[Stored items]
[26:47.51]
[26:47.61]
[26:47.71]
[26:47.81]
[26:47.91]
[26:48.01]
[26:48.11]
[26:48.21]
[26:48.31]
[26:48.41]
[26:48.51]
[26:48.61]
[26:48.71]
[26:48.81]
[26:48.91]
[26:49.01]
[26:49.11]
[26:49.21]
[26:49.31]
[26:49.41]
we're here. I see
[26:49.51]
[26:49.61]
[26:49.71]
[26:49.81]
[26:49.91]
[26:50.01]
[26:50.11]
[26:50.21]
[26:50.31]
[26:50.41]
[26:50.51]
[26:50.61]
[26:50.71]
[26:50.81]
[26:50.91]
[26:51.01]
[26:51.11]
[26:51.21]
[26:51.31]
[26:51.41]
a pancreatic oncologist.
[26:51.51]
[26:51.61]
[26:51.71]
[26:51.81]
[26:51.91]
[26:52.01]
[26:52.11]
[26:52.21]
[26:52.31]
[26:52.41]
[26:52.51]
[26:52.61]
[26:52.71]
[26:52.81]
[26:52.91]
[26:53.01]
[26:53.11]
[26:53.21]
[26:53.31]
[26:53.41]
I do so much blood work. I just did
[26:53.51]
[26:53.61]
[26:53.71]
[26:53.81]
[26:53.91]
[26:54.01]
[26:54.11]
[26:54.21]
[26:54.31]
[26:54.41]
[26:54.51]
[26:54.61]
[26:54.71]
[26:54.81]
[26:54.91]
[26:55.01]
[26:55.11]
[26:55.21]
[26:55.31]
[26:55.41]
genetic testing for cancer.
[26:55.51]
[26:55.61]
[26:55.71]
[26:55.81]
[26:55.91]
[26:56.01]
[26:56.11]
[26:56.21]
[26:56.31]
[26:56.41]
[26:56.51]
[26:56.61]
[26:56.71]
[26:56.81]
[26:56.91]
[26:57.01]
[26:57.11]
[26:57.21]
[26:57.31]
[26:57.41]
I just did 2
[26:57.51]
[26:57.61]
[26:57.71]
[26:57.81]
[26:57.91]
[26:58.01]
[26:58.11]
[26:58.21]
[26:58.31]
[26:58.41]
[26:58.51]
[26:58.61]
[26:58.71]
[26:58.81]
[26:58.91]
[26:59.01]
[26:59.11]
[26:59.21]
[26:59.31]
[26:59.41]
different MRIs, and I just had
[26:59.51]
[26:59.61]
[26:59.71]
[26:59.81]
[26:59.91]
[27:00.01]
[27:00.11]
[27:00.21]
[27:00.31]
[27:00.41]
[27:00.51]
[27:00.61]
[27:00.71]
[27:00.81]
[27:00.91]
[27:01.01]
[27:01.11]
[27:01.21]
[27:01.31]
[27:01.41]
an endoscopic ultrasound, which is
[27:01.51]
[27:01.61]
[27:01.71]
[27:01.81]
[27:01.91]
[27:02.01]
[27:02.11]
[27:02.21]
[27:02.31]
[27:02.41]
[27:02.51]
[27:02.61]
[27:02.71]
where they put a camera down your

Exercise prompt - The lines above need to be restated word for word, all of them.

Exercise output -
[26:47.51]
[26:47.61]
[26:47.71]
[26:47.81]
[26:47.91]
[26:48.01]
[26:48.11]
[26:48.21]
[26:48.31]
[26:48.41]
[26:48.51]
[26:48.61]
[26:48.71]
[26:48.81]
[26:48.91]
[26:49.01]
[26:49.11]
[26:49.21]
[26:49.31]
[26:49.41]
we're here. I see
[26:49.51]
[26:49.61]
[26:49.71]
[26:49.81]
[26:49.91]
[26:50.01]
[26:50.11]
[26:50.21]
[26:50.31]
[26:50.41]
[26:50.51]
[26:50.61]
[26:50.71]
[26:50.81]
[26:50.91]
[26:51.01]
[26:51.11]
[26:51.21]
[26:51.31]
[26:51.41]
a pancreatic oncologist.
[26:51.51]
[26:51.61]
[26:51.71]
[26:51.81]
[26:51.91]
[26:52.01]
[26:52.11]
[26:52.21]
[26:52.31]
[26:52.41]
[26:52.51]
[26:52.61]
[26:52.71]
[26:52.81]
[26:52.91]
[26:53.01]
[26:53.11]
[26:53.21]
[26:53.31]
[26:53.41]
I do so much blood work. I just did
[26:53.51]
[26:53.61]
[26:53.71]
[26:53.81]
[26:53.91]
[26:54.01]
[26:54.11]
[26:54.21]
[26:54.31]
[26:54.41]
[26:54.51]
[26:54.61]
[26:54.71]
[26:54.81]
[26:54.91]
[26:55.01]
[26:55.11]
[26:55.21]
[26:55.31]
[26:55.41]
genetic testing for cancer.
[26:55.51]
[26:55.61]
[26:55.71]
[26:55.81]
[26:55.91]
[26:56.01]
[26:56.11]
[26:56.21]
[26:56.31]
[26:56.41]
[26:56.51]
[26:56.61]
[26:56.71]
[26:56.81]
[26:56.91]
[26:57.01]
[26:57.11]
[26:57.21]
[26:57.31]
[26:57.41]
I just did 2
[26:57.51]
[26:57.61]
[26:57.71]
[26:57.81]
[26:57.91]
[26:58.01]
[26:58.11]
[26:58.21]
[26:58.31]
[26:58.41]
[26:58.51]
[26:58.61]
[26:58.71]
[26:58.81]
[26:58.91]
[26:59.01]
[26:59.11]
[26:59.21]
[26:59.31]
[26:59.41]
different MRIs, and I just had
[26:59.51]
[26:59.61]
[26:59.71]
[26:59.81]
[26:59.91]
[27:00.01]
[27:00.11]
[27:00.21]
[27:00.31]
[27:00.41]
[27:00.51]
[27:00.61]
[27:00.71]
[27:00.81]
[27:00.91]
[27:01.01]
[27:01.11]
[27:01.21]
[27:01.31]
[27:01.41]
an endoscopic ultrasound, which is
[27:01.51]
[27:01.61]
[27:01.71]
[27:01.81]
[27:01.91]
[27:02.01]
[27:02.11]
[27:02.21]
[27:02.31]
[27:02.41]
[27:02.51]
[27:02.61]
[27:02.71]
where they put a camera down your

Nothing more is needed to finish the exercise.